12日の日本株市場は、買い優勢のなか、底堅い相場展開が見込まれよう。9日の米国市場はNYダウが377ドル高だった。週末でショートカバーが強まったほか、来週発表の消費者物価指数(CPI)の改善を期待した長期金利の低下でハイテクが買われ、相場全体をけん引する格好となった。シカゴ日経225先物清算値は大阪比195円高の28195円。円相場は1ドル142円50銭台で推移している。

 シカゴ先物にサヤ寄せする格好から買い先行で始まることになりそうだ。12月物の先物は配当分がディスカウントされているため、これを考慮すると28400円辺りが意識されてくることになろう。先週末は9月限のメジャーSQとなり、寄り付き直後にSQ値はクリアしたものの、その後はSQ値を下回っての推移だった。本日はSQ値を明確に上放れてくることから、センチメントの改善に繋がる可能性がありそうだ。
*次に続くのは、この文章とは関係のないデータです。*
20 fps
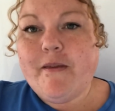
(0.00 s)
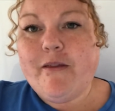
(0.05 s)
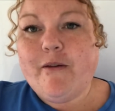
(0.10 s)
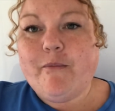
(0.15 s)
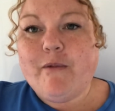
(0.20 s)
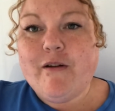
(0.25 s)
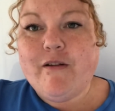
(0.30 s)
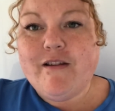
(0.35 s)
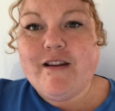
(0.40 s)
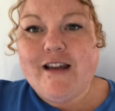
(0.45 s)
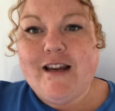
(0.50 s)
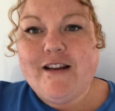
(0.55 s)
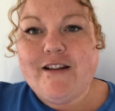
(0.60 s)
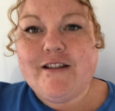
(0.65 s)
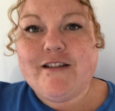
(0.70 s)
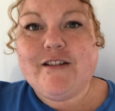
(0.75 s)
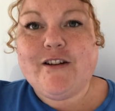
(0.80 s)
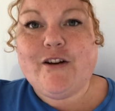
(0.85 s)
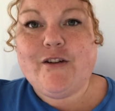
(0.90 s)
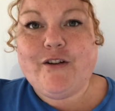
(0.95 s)
that we need to
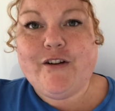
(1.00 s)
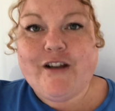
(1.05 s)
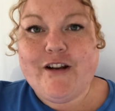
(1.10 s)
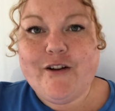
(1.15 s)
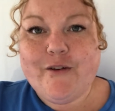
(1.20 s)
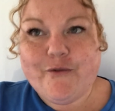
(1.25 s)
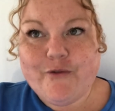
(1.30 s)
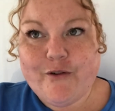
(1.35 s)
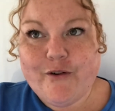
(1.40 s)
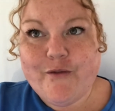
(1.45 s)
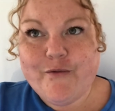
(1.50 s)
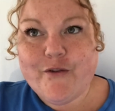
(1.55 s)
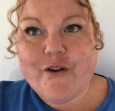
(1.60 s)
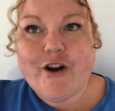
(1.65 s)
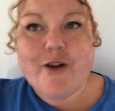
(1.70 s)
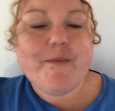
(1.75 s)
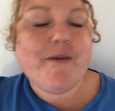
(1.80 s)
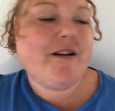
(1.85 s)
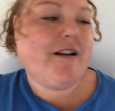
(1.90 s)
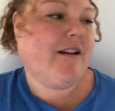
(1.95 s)
start looking after our
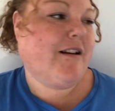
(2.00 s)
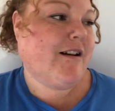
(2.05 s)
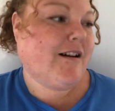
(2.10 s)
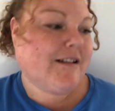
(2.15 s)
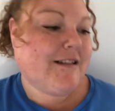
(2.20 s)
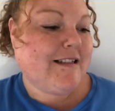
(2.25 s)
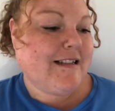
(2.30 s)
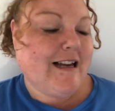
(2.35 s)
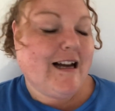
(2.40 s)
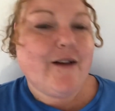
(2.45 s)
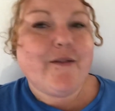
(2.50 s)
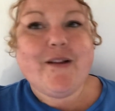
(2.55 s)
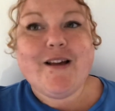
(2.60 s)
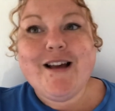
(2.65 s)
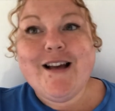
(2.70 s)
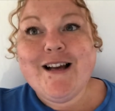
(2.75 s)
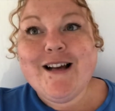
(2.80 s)
environment and cutting out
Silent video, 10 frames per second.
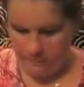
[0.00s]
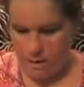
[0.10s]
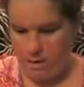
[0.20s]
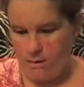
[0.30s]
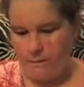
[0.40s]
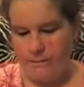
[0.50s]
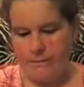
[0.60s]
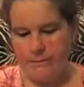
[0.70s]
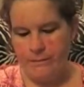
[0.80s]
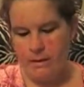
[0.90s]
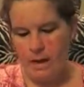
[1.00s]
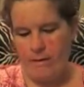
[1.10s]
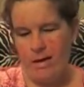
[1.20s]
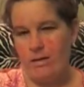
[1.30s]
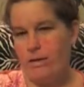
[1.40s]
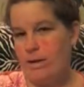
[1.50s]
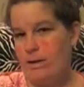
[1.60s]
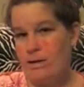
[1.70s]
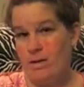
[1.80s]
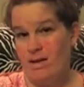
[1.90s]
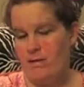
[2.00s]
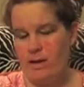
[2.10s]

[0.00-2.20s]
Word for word: Um, I've got to create some kind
 また、米国市場では連邦準備制度理事会(FRB)のウォラー理事が9月連邦公開市場委員会(FOMC)で再度の大幅利上げを支持すると表明したものの反応は限られており、市場はFOMCでの0.75%の利上げを織り込んだようだ。8月半ば以降の下落局面によってショートが積み上がっているとの見方もされているなか、ショートカバーの動きが強まる可能性もあるため、東京市場への支援材料になるだろう。

 そのほか、為替市場では黒田日銀総裁が、加速する円安について「急激な為替の変動は好ましくない」と述べ、先週末に円が買い戻された。発言の効果は長続きしないとの見方もあるようだが、急激な円安の動きが落ち着きを見せてきたこともセンチメントの改善に繋がるだろう。
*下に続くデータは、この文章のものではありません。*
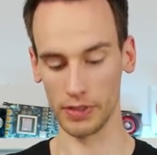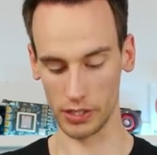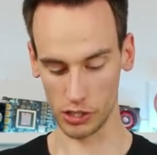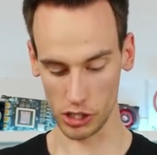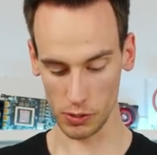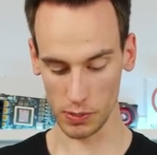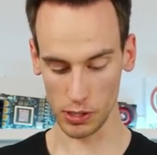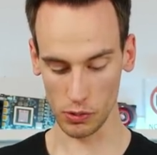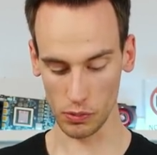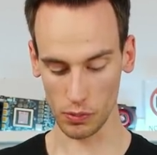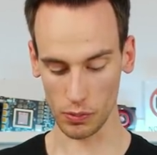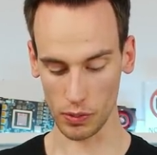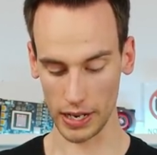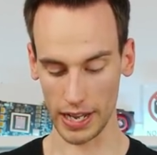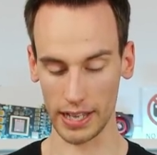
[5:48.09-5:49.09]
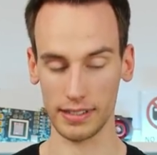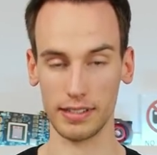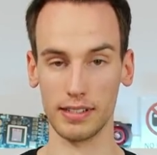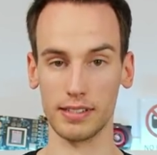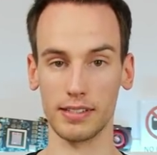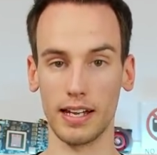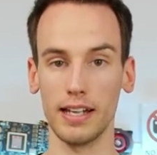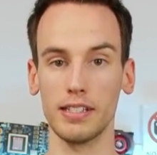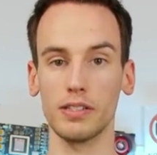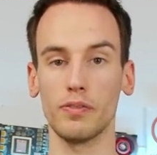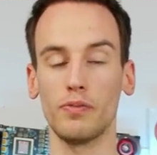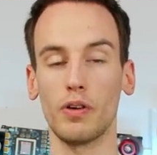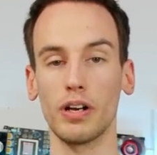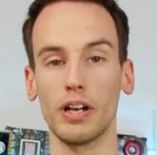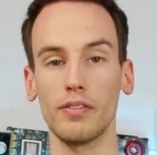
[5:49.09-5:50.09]
The GPU had a size
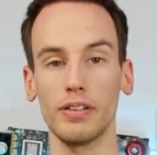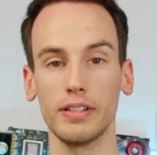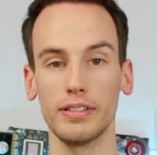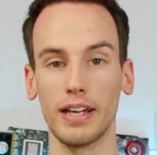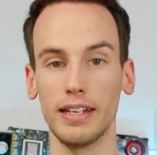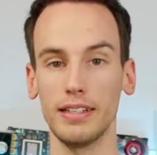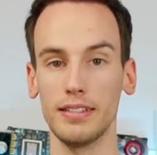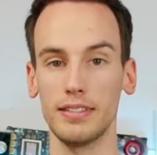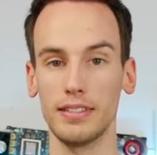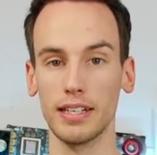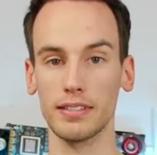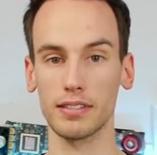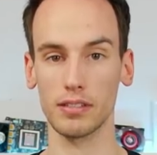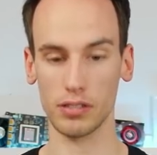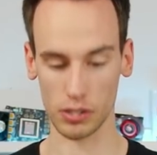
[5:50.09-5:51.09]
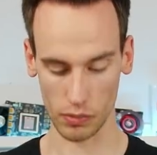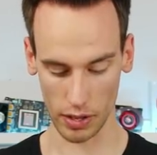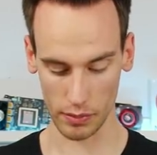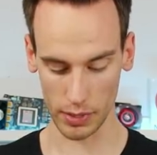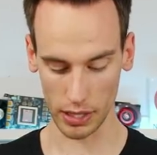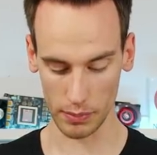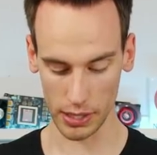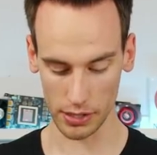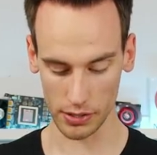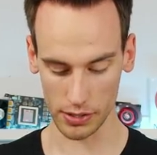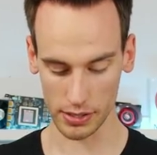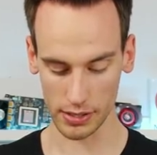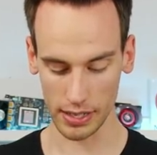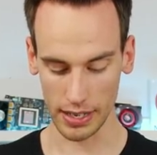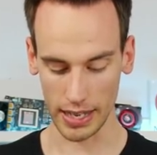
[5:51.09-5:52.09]
of 196 square
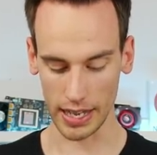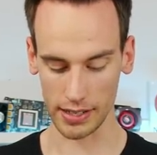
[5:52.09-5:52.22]
millimeters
 今週は米国市場でCPIのほか、小売売上高やミシガン大学消費者態度指数などの発表を控えているため、これらの結果を受けた米国市場の動向を見極めたいとする模様眺めムードは強まりやすいところ。基本的には来週のFOMC通過までは積極的にポジションを傾けづらいなか、低迷していたハイテク株などの買い直す動きが強まるかが注目されそうだ。NT倍率は足元でリバウンドを見せてきていることもあり、日経平均型優位の展開を想定。

 そのほか、センチメントが改善するなか、個人主体の中小型株物色のほか、インバウンドや15日からの東京ゲームショウを手がかりとしたテーマ株物色が活発化しそうだ。